Waiting for 1 pods to be ready...
waiting for statefulset rolling update to complete 1 pods at revision zk-1312265925...
Waiting for 1 pods to be ready...
Waiting for 1 pods to be ready...
waiting for statefulset rolling update to complete 2 pods at revision zk-1312265925...
Waiting for 1 pods to be ready...
Waiting for 1 pods to be ready...
statefulset rolling update complete 3 pods at revision zk-1312265925.

The StatefulSet controller will update each Pod in the StatefulSet, one at a time, and it will wait for the updated Pod to be Running and Ready before updating the next Pod.

Manifest Components

Each manifest contains a Headless Service to control the network domain of the ensemble, a client Service to load balance client connections to available servers, and a StatefulSet to provide the required number of unique Pods. zookeeper.yaml and zookeeper_mini.yaml additionally contain a PodDisruptionBudget to manage planned disruptions.

Headless Service

The zk-hs Headless Service will manage the domain of the ensemble. It has named ports, one for leader election and one for inter-server communication. These ports must correspond to the container ports specified in the StatefulSet and the parameters passed to the StatefulSet’s Pods’ command.

apiVersion: v1
kind: Service
metadata:
  name: zk-hs
  labels:
    app: zk
spec:
  ports:
  - port: 2888
    name: server
  - port: 3888
    name: leader-election
  clusterIP: None
  selector:
    app: zk

Client Service

The zk-cs Service provides a load balanced Service allowing clients to connect to active ZooKeeper instances. You should consider allowing clients to connect directly to this service instead of using the FQDNs of the individual Pods in your connection string. The client port on the service must correspond to the container port specified in the StatefulSet and the parameters passed to the StatefulSet’s Pods’ command.

apiVersion: v1
kind: Service
metadata:
  name: zk-cs
  labels:
    app: zk
spec:
  ports:
  - port: 2181
    name: client
  selector:
    app: zk

StatefulSet

The zk StatefulSet creates the requested number of replicas. You can modify the StatefulSet to change the resource requests and the number of Pods hosting ZooKeeper servers. You have to ensure that the container ports are consistent with the Services defined above and the parameters passed to the start-zookeeper script.
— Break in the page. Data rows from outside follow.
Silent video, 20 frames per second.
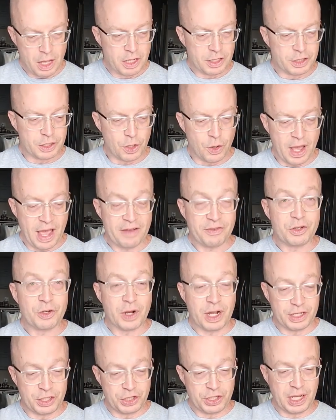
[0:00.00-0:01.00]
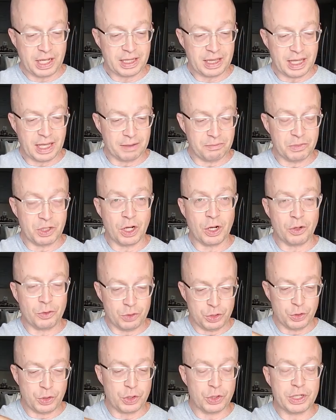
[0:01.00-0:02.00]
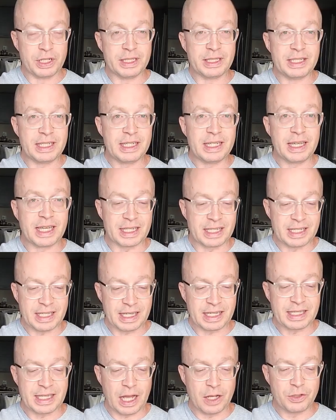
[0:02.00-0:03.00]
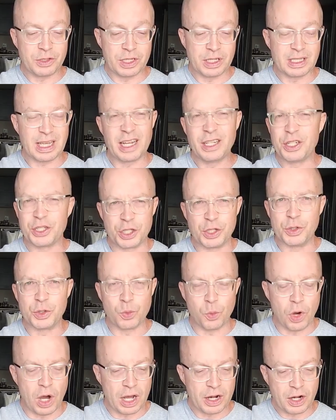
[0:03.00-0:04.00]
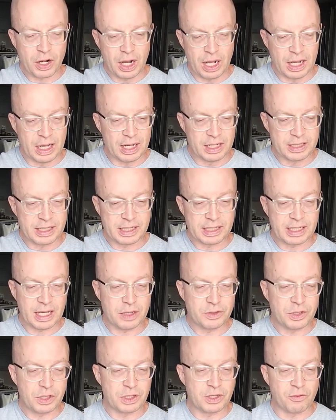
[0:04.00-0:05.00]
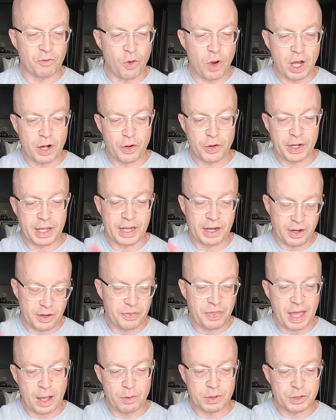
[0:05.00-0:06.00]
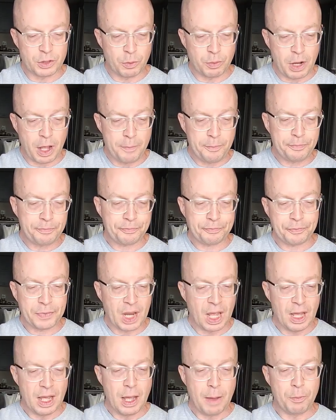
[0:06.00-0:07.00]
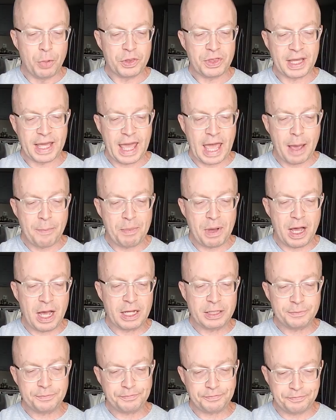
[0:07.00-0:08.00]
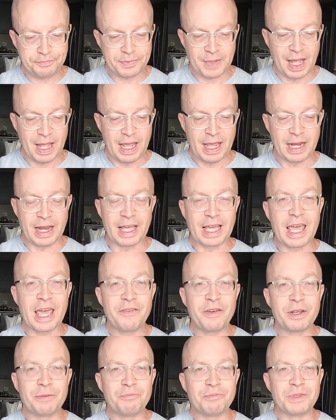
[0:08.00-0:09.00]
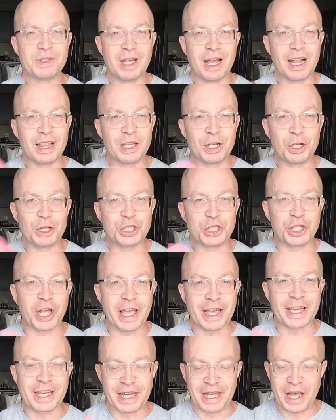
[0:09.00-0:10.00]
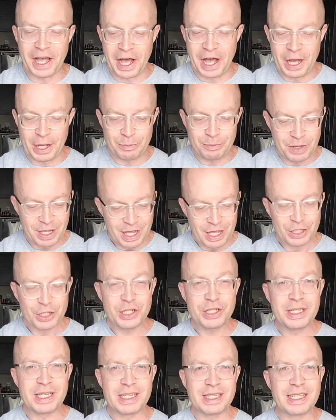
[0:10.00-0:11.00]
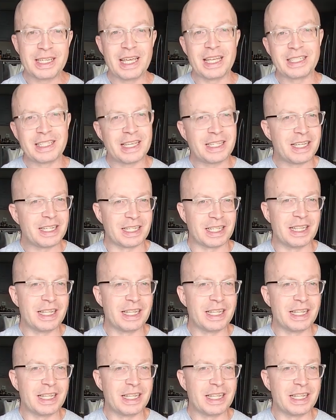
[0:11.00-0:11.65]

So after I checked that, you could indeed get 6 ounces, I just used water, 6 ounces of water in here. That was no problem. Put the cap on, and I gave it a little shake. Just to see, it says it'sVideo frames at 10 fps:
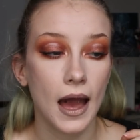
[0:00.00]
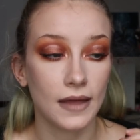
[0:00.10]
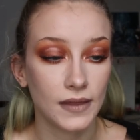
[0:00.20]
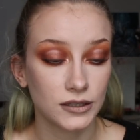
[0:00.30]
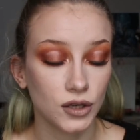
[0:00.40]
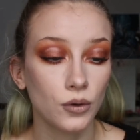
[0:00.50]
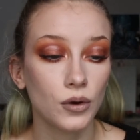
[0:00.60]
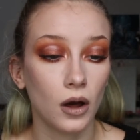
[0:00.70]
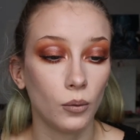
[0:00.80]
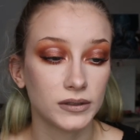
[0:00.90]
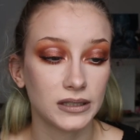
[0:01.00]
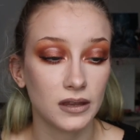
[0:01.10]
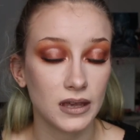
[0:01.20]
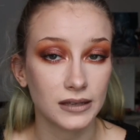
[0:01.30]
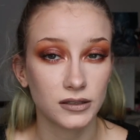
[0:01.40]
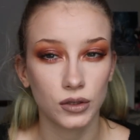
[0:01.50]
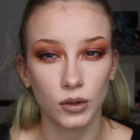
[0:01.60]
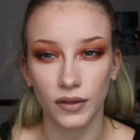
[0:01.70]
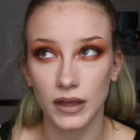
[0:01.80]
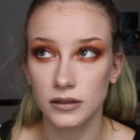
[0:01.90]
and they don't. I wanted the Yes
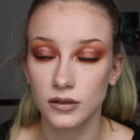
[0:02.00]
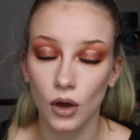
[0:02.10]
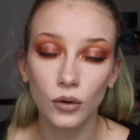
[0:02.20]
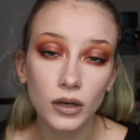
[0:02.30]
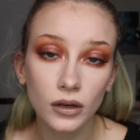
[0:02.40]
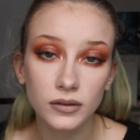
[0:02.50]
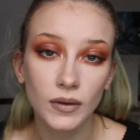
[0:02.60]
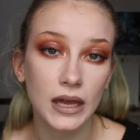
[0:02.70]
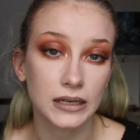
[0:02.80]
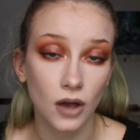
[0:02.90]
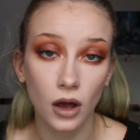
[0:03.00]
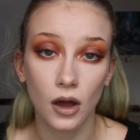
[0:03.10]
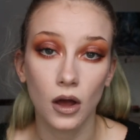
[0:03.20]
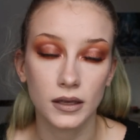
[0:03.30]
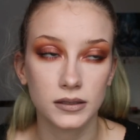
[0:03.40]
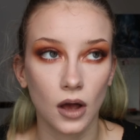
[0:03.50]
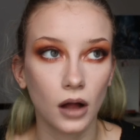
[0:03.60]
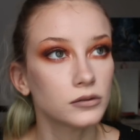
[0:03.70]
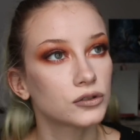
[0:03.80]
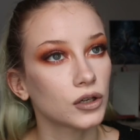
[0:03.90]
To I think it's coconut or something and it's it's
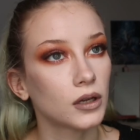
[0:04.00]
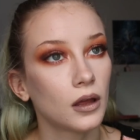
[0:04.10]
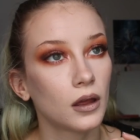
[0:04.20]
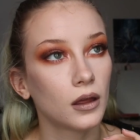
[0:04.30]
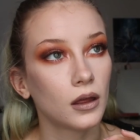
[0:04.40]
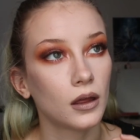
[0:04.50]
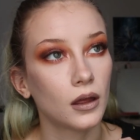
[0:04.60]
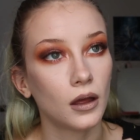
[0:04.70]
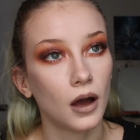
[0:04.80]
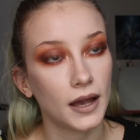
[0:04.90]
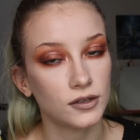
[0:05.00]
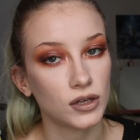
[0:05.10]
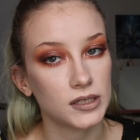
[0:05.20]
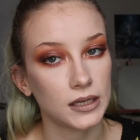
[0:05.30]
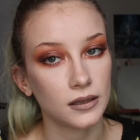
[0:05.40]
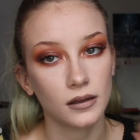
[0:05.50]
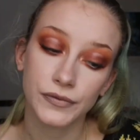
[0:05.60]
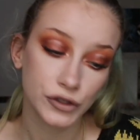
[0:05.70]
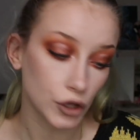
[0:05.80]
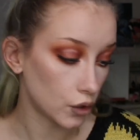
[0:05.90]
ultra hydrating.
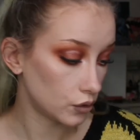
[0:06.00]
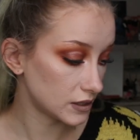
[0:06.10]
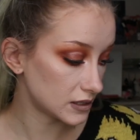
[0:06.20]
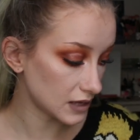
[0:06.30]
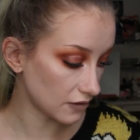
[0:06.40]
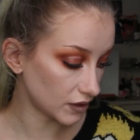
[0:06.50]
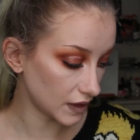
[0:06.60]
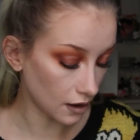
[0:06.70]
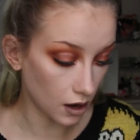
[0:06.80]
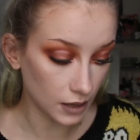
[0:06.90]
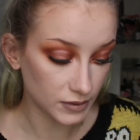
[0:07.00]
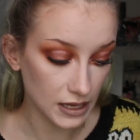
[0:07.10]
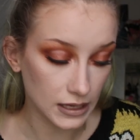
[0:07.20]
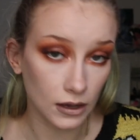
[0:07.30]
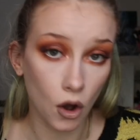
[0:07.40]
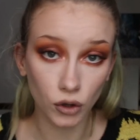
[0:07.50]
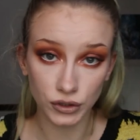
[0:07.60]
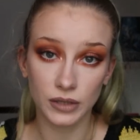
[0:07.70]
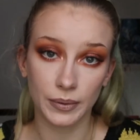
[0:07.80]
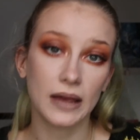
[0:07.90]
So this is everything I'm taking
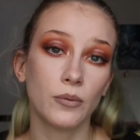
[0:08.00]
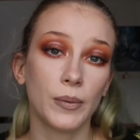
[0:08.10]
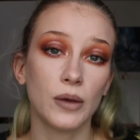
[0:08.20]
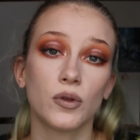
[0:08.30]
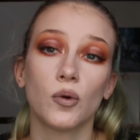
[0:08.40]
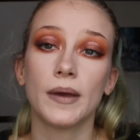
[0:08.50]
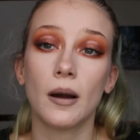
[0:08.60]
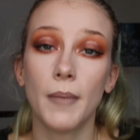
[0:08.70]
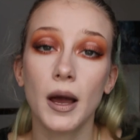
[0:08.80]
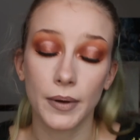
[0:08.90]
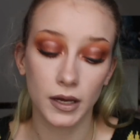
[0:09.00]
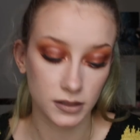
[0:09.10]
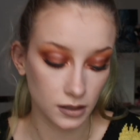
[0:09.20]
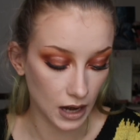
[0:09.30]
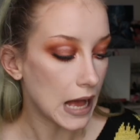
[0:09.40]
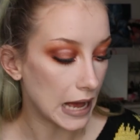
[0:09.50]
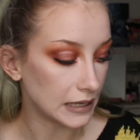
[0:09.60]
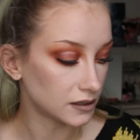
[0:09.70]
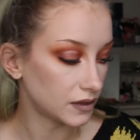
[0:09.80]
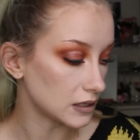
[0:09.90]
onto the plane with me, which will be on my person,
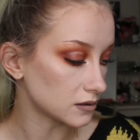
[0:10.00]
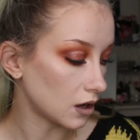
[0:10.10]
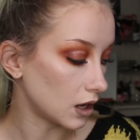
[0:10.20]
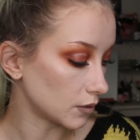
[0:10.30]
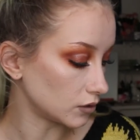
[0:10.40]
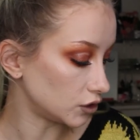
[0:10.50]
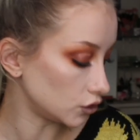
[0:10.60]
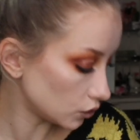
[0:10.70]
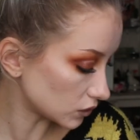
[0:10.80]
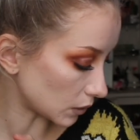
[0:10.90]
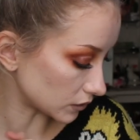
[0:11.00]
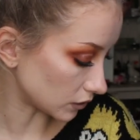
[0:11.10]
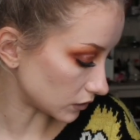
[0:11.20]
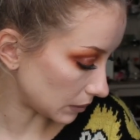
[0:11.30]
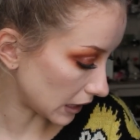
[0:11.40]
and things that I'm going to use whilst on the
You also have to ensure that the requested number of replicas corresponds to the --servers parameter.

apiVersion: apps/v1beta1
kind: StatefulSet
metadata:
  name: zk
spec:
  serviceName: zk-hs
  replicas: 3
  podManagementPolicy: Parallel
  updateStrategy: 
    type: RollingUpdate
  template:
    metadata:
      labels:
        app: zk
    spec:
      affinity:
        podAntiAffinity:
          requiredDuringSchedulingIgnoredDuringExecution:
            - labelSelector:
                matchExpressions:
                  - key: "app"
                    operator: In
                    values: 
                    - zk
              topologyKey: "kubernetes.io/hostname"
      containers:
      - name: kubernetes-zookeeper
        imagePullPolicy: Always
        image: "gcr.io/google_containers/kubernetes-zookeeper:1.0-3.4.10"
        resources:
          requests:
            memory: "4Gi"
            cpu: "2"
        ports:
        - containerPort: 2181
          name: client
        - containerPort: 2888
          name: server
        - containerPort: 3888
          name: leader-election
        command:
        - sh
        - -c
        - "start-zookeeper \
          --servers=3 \
          --data_dir=/var/lib/zookeeper/data \
          --data_log_dir=/var/lib/zookeeper/data/log \
          --conf_dir=/opt/zookeeper/conf \
          --client_port=2181 \
          --election_port=3888 \
          --server_port=2888 \
          --tick_time=2000 \
          --init_limit=10 \
          --sync_limit=5 \
          --heap=3G \
          --max_client_cnxns=60 \
          --snap_retain_count=3 \
          --purge_interval=12 \
          --max_session_timeout=40000 \
          --min_session_timeout=4000 \
          --log_level=INFO"
        readinessProbe:
          exec:
            command:
            - sh
            - -c
            - "zookeeper-ready 2181"
          initialDelaySeconds: 10
          timeoutSeconds: 5
        livenessProbe:
          exec:
            command:
            - sh
            - -c
            - "zookeeper-ready 2181"
          initialDelaySeconds: 10
          timeoutSeconds: 5
        volumeMounts:
        - name: datadir
          mountPath: /var/lib/zookeeper
      securityContext:
        runAsUser: 1000
        fsGroup: 1000
  volumeClaimTemplates:
  - metadata:
      name: datadir
    spec:
      accessModes: [ "ReadWriteOnce" ]
      resources:
        requests:
          storage: 250Gi

PodDisruptionBudget

A PodDisruptionBudget is created, except in the zookeeper_micro.yaml manifest, to advertise the number of Pods that can be safely drained or evicted. When administrators apply managed node or base image updates, if they cordon and drain the node appropriately, this will ensure that the ensemble remains available throughout the procedure. For ZooKeeper, the correct MaxUnavailable setting is always 1. Even with the 5 server ensemble deployed by zookeeper.yaml, we want to ensure that we only allow one node to fail due to a planned disruption. This allows the ensemble to tolerate a concurrent unplanned disruption.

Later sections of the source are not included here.